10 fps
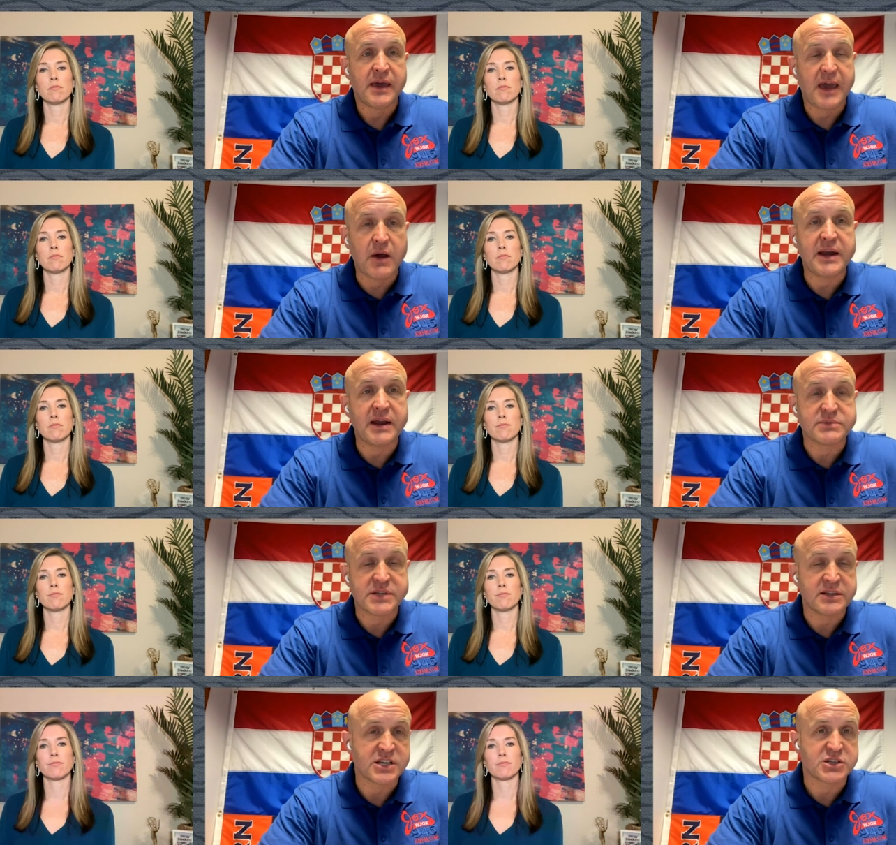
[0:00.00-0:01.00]
Speaker 1: carried him
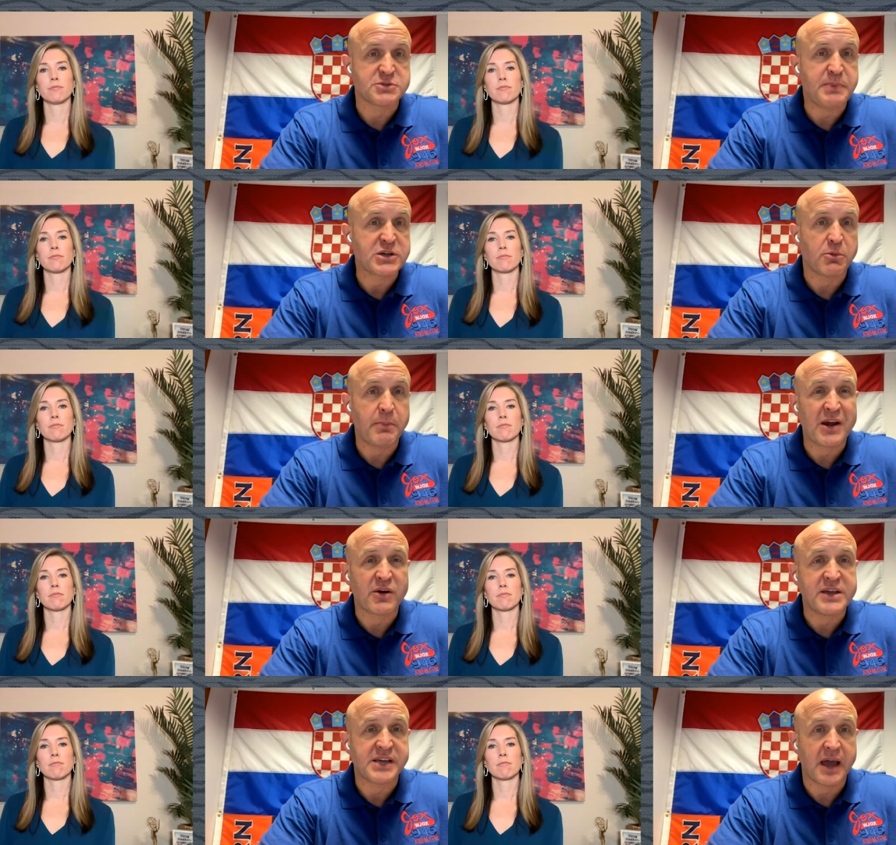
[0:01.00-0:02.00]
in such a special manner.
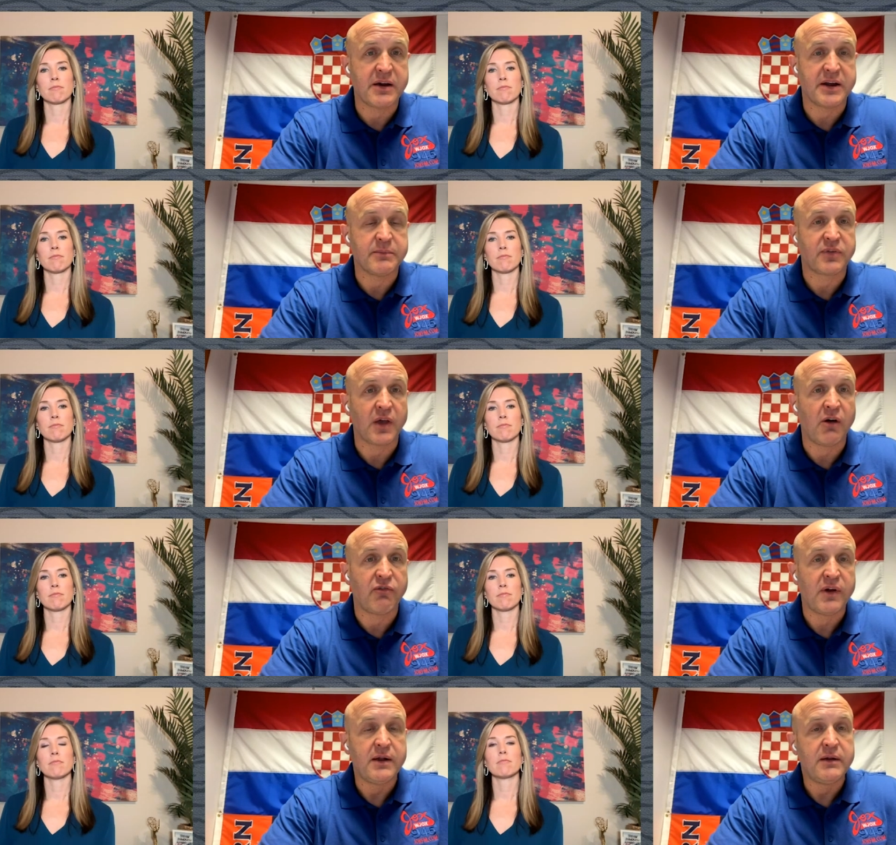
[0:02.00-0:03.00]
He's carried himself
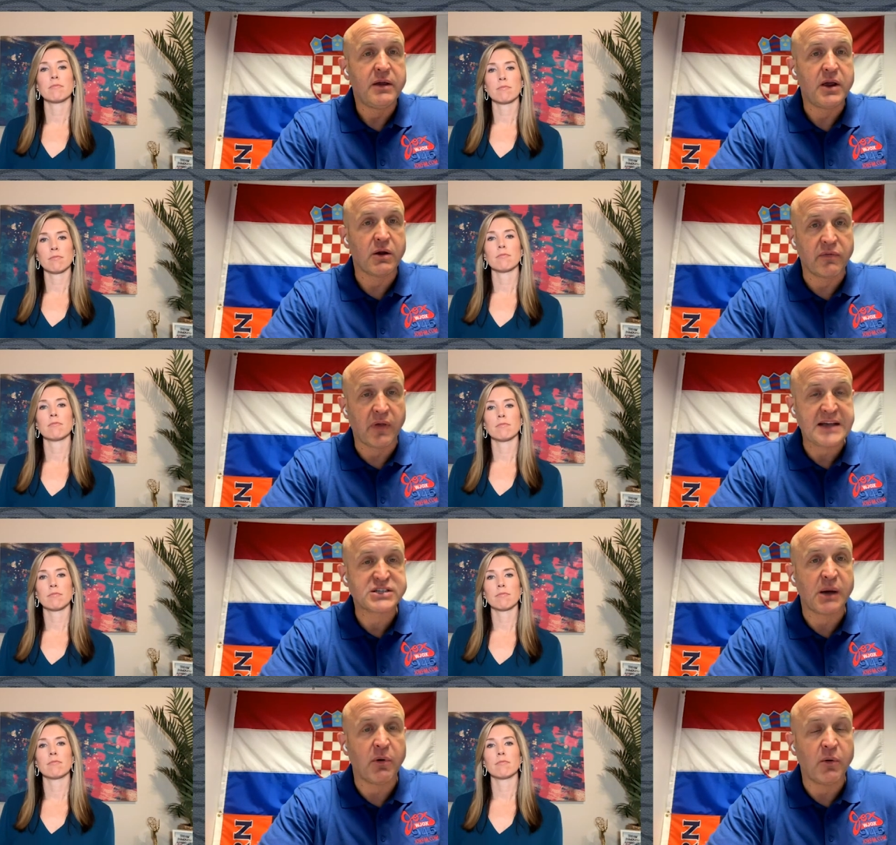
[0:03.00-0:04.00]
here over the last
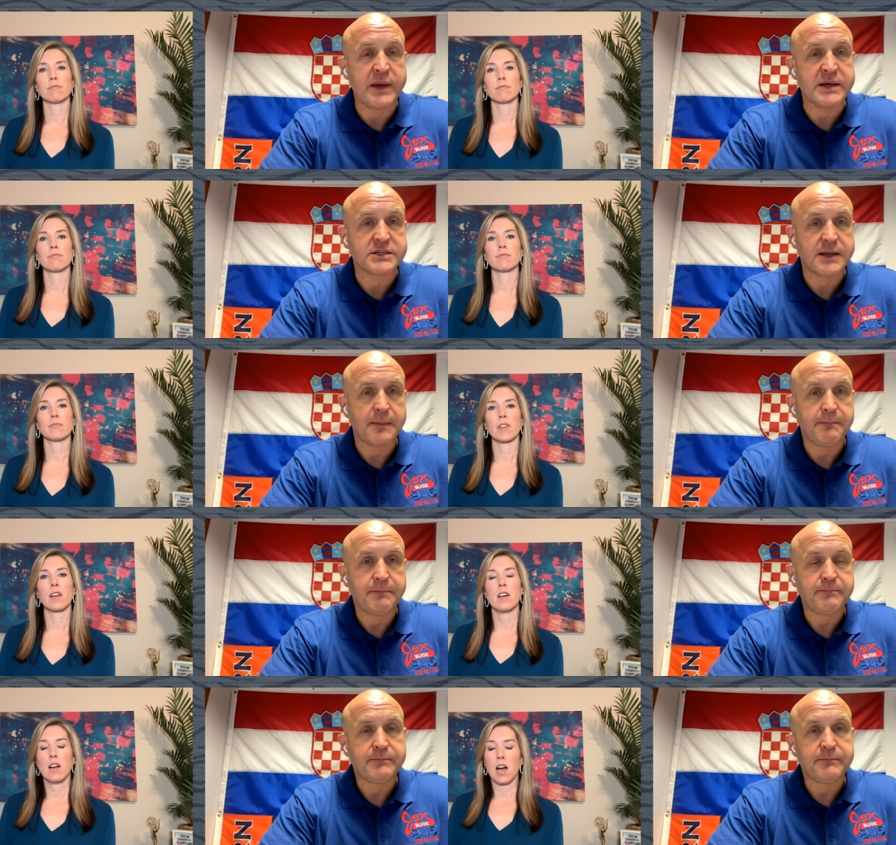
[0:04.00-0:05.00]
couple of weeks.
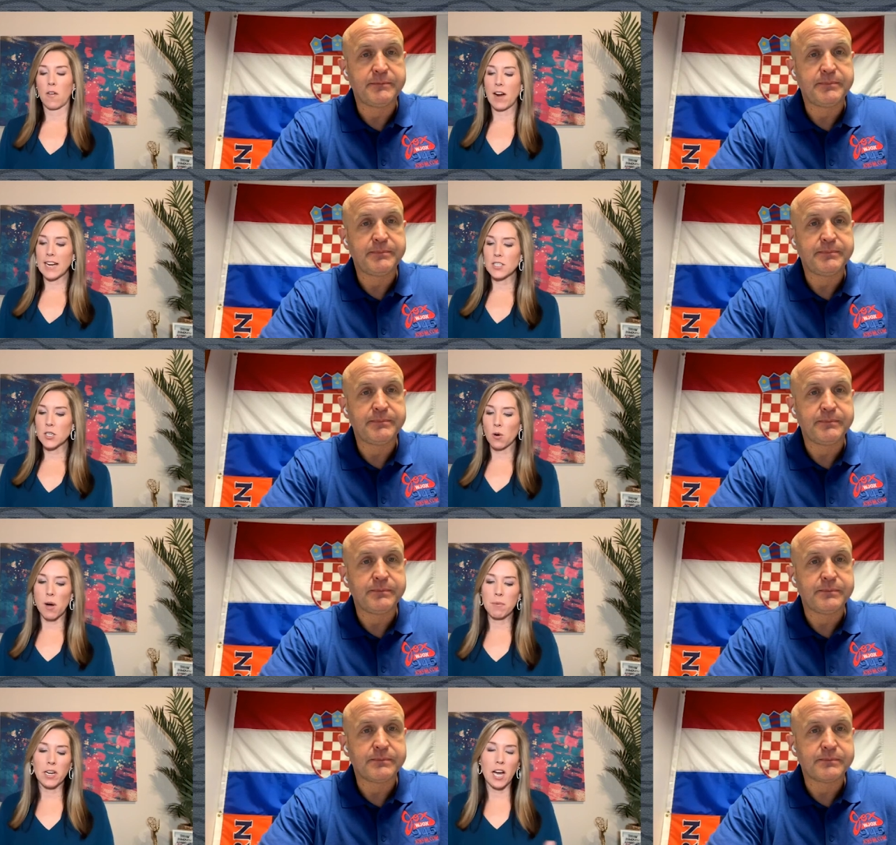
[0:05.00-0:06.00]
Speaker 2: All right, and so
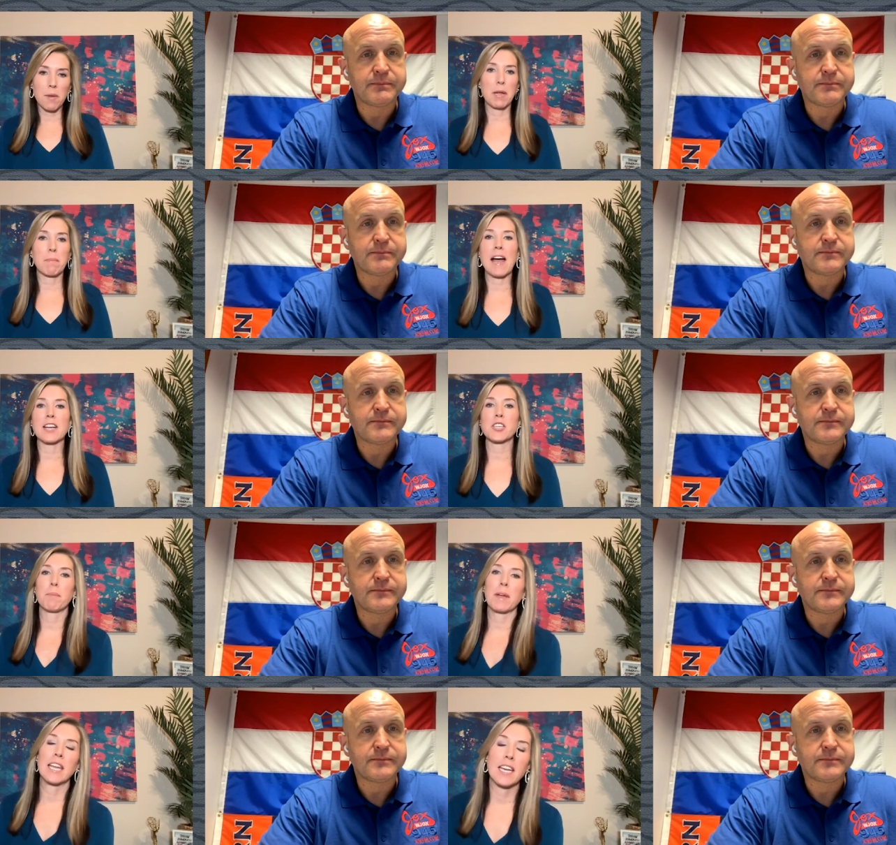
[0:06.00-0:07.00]
Auburn got a big matchup
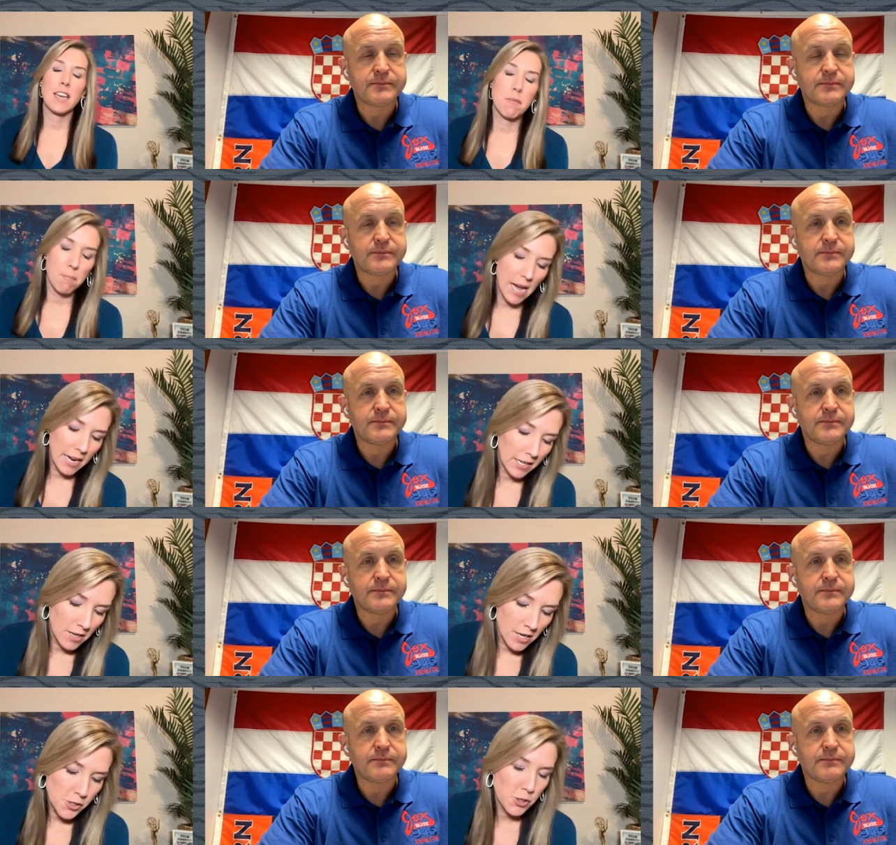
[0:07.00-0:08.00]
again back at
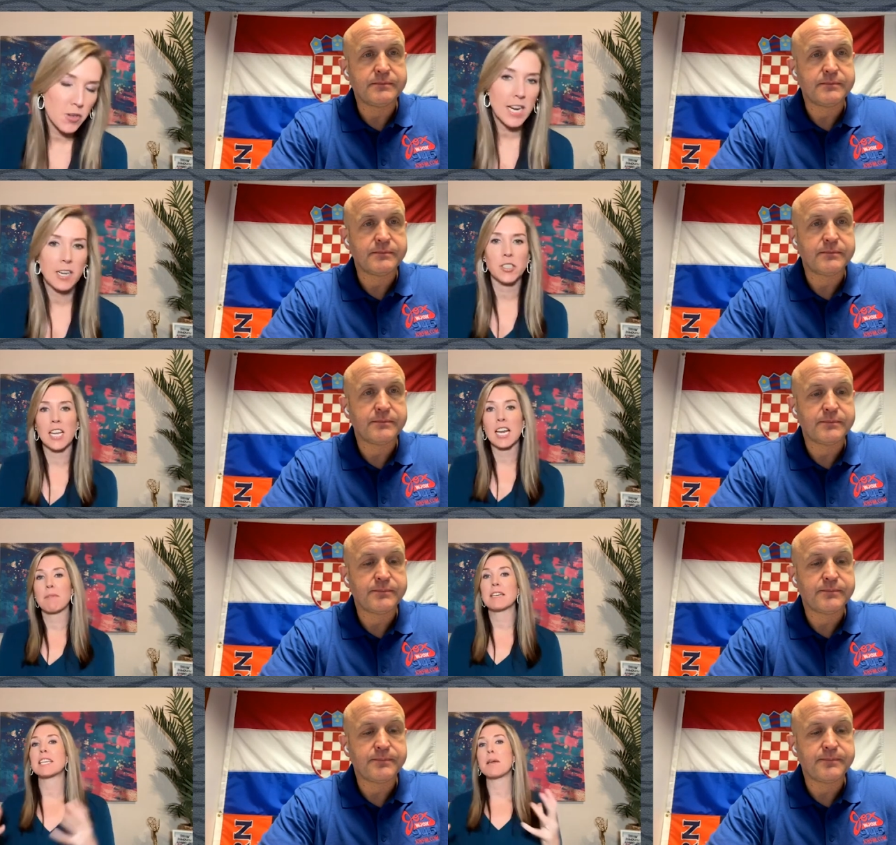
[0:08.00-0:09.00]
uh, Jordan Hare Stadium. I
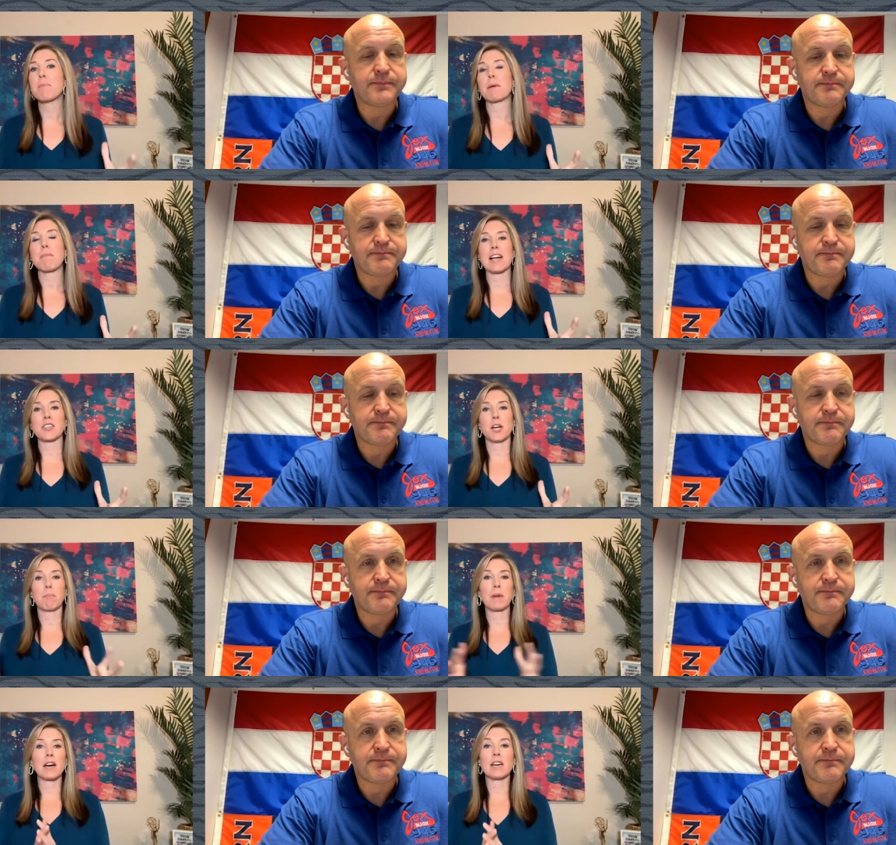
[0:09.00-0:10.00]
say big matchup
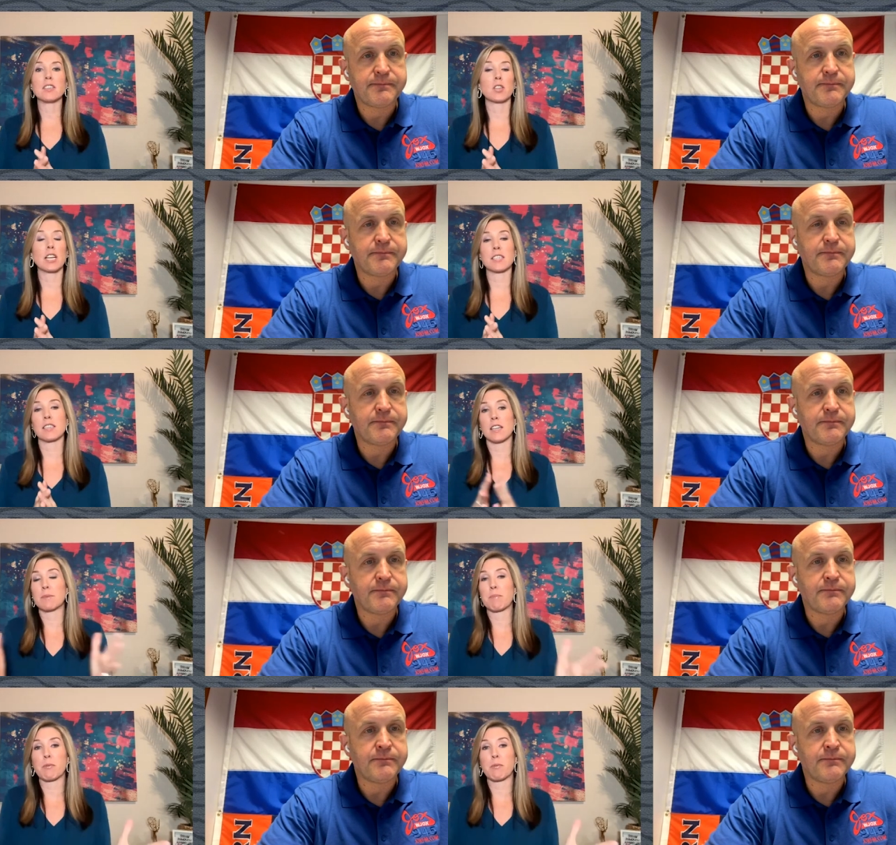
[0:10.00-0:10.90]
because let's let's be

+===+

* [Work to complete]
Return each line of the material exactly as written; exclude the pictures.

* [Reply to the exercise]
10 fps
[0:00.00-0:01.00]
Speaker 1: carried him
[0:01.00-0:02.00]
in such a special manner.
[0:02.00-0:03.00]
He's carried himself
[0:03.00-0:04.00]
here over the last
[0:04.00-0:05.00]
couple of weeks.
[0:05.00-0:06.00]
Speaker 2: All right, and so
[0:06.00-0:07.00]
Auburn got a big matchup
[0:07.00-0:08.00]
again back at
[0:08.00-0:09.00]
uh, Jordan Hare Stadium. I
[0:09.00-0:10.00]
say big matchup
[0:10.00-0:10.90]
because let's let's be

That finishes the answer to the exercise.